### Records supplied:
=-=-=-=-=
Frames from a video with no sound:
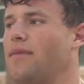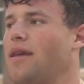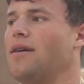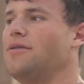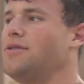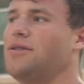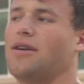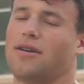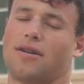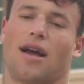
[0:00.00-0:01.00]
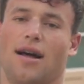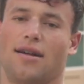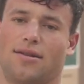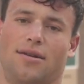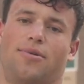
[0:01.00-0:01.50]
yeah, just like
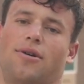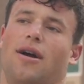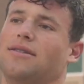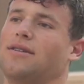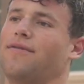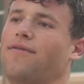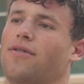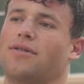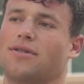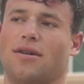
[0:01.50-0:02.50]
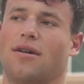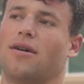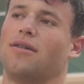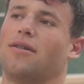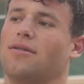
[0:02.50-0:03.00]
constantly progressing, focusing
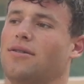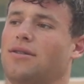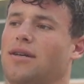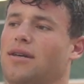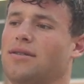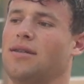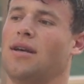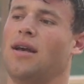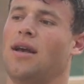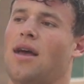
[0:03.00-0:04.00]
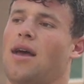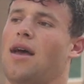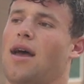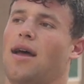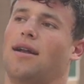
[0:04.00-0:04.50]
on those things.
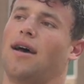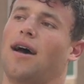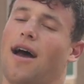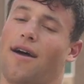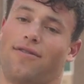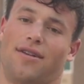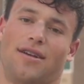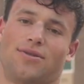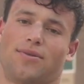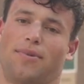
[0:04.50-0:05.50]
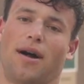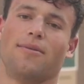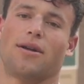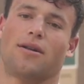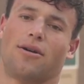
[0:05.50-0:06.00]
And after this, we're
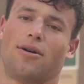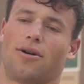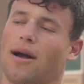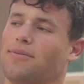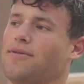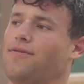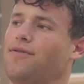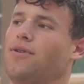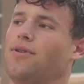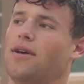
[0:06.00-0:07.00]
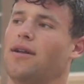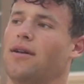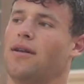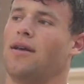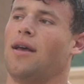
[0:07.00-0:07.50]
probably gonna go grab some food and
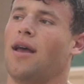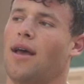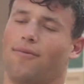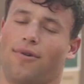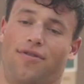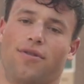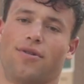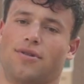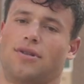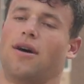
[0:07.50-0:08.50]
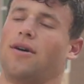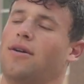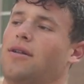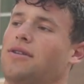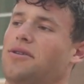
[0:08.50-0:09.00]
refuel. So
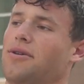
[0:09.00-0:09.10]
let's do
=-=-=-=-=
### Work to complete:
Could you transcribe exactly the lines from the one with "[0:06.00-0:07.00]" through the end of the data, both ends included, and nothing else, skipping the pictures?

### Solution for this problem:
[0:06.00-0:07.00]
[0:07.00-0:07.50]
probably gonna go grab some food and
[0:07.50-0:08.50]
[0:08.50-0:09.00]
refuel. So
[0:09.00-0:09.10]
let's do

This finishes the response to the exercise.